Source data Start Marker

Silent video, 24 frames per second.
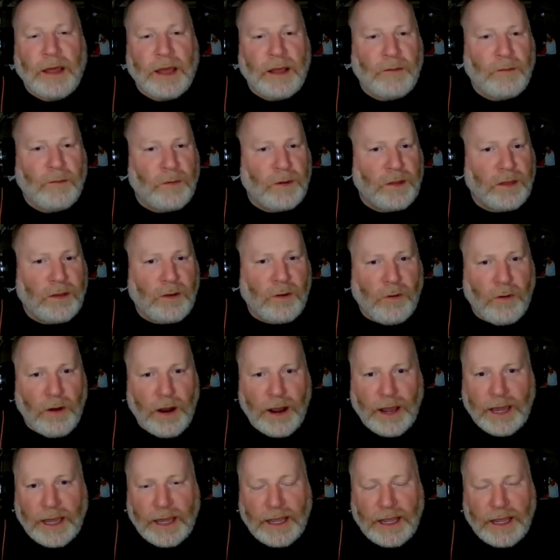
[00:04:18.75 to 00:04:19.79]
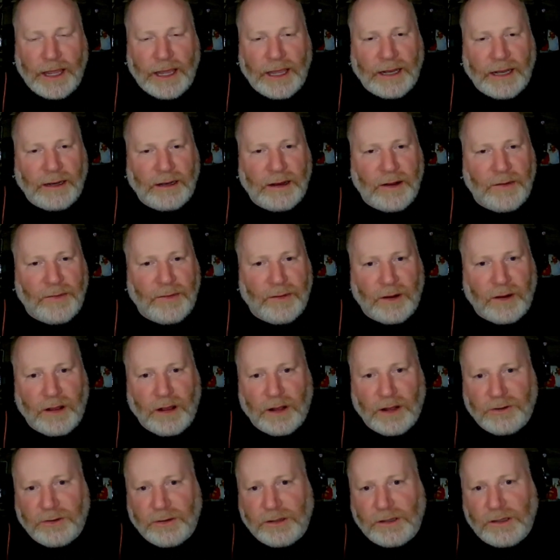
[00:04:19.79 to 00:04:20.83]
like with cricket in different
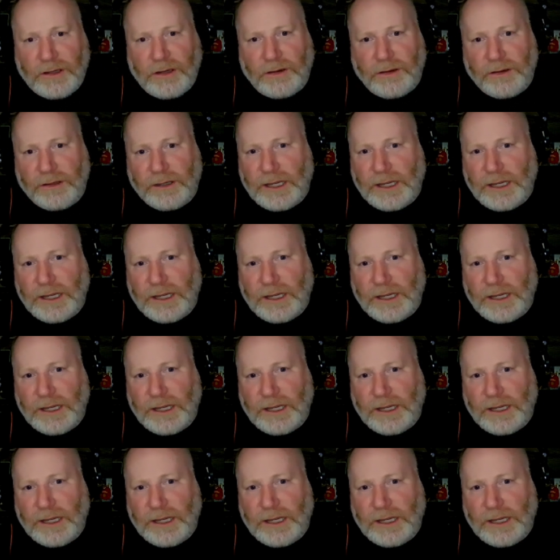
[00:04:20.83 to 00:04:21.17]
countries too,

Source data End Marker
Source data Start Marker

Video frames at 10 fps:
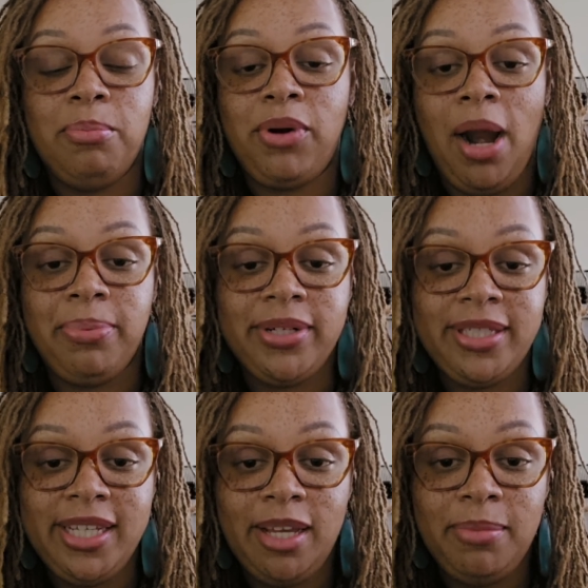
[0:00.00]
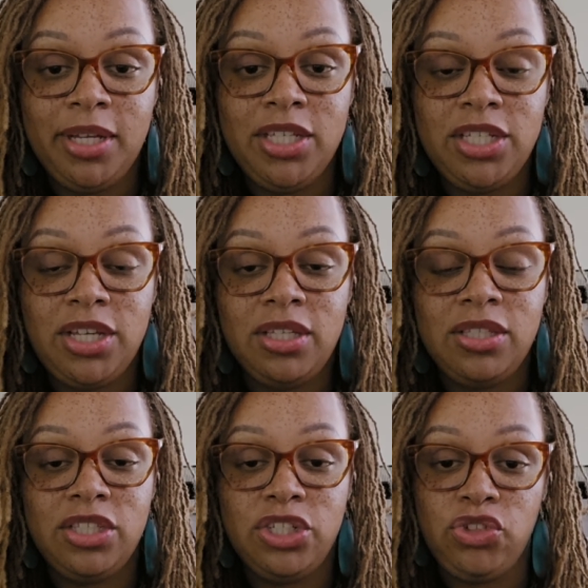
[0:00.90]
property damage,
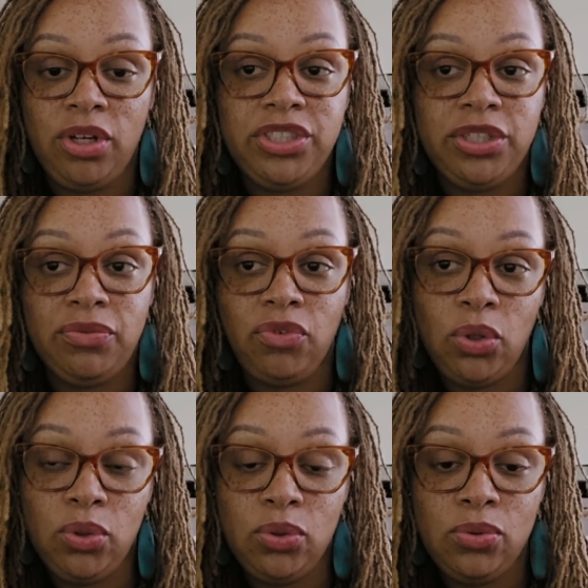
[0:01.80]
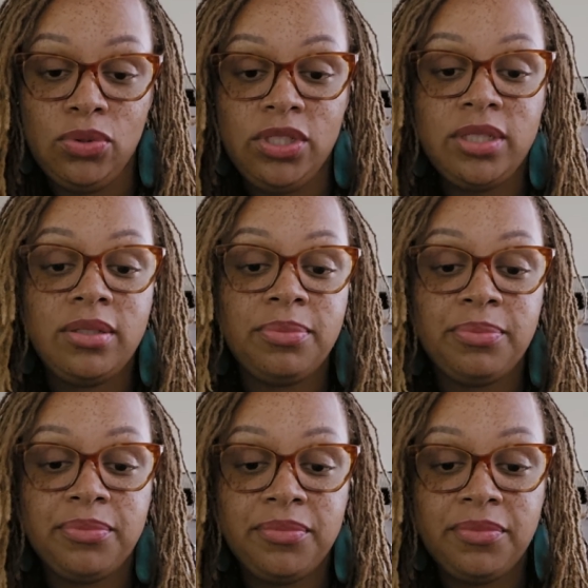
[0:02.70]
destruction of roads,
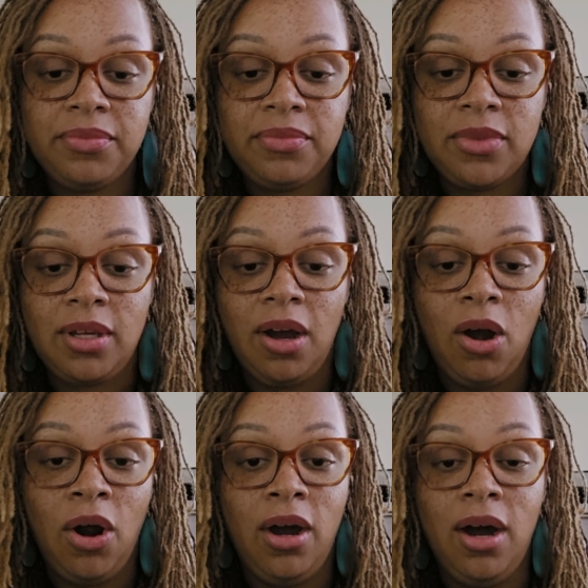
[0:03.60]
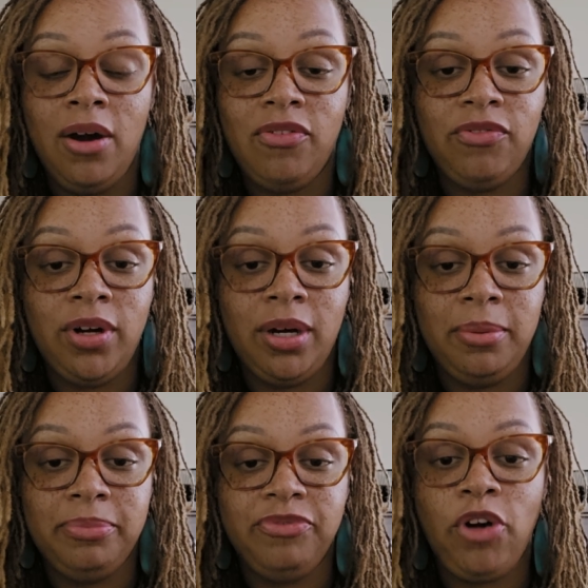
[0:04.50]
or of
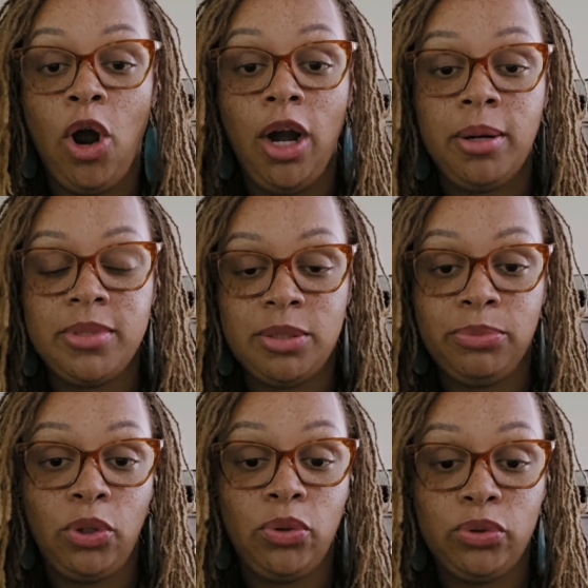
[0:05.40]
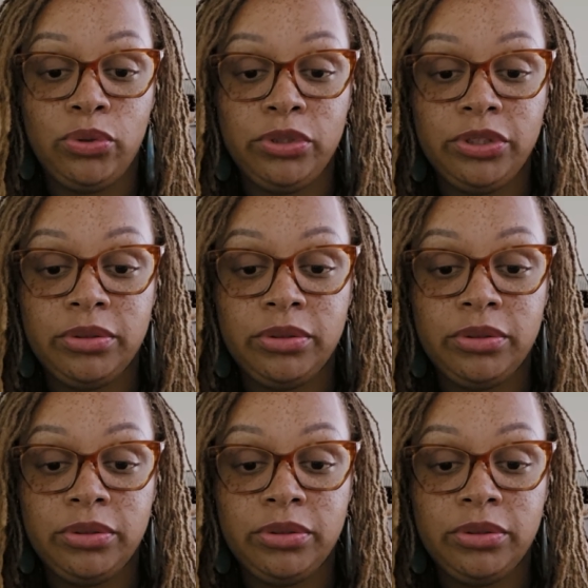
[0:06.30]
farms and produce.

Source data End Marker

Only a number is wanted here: the count of lines in the listing above holding the string "frames".

2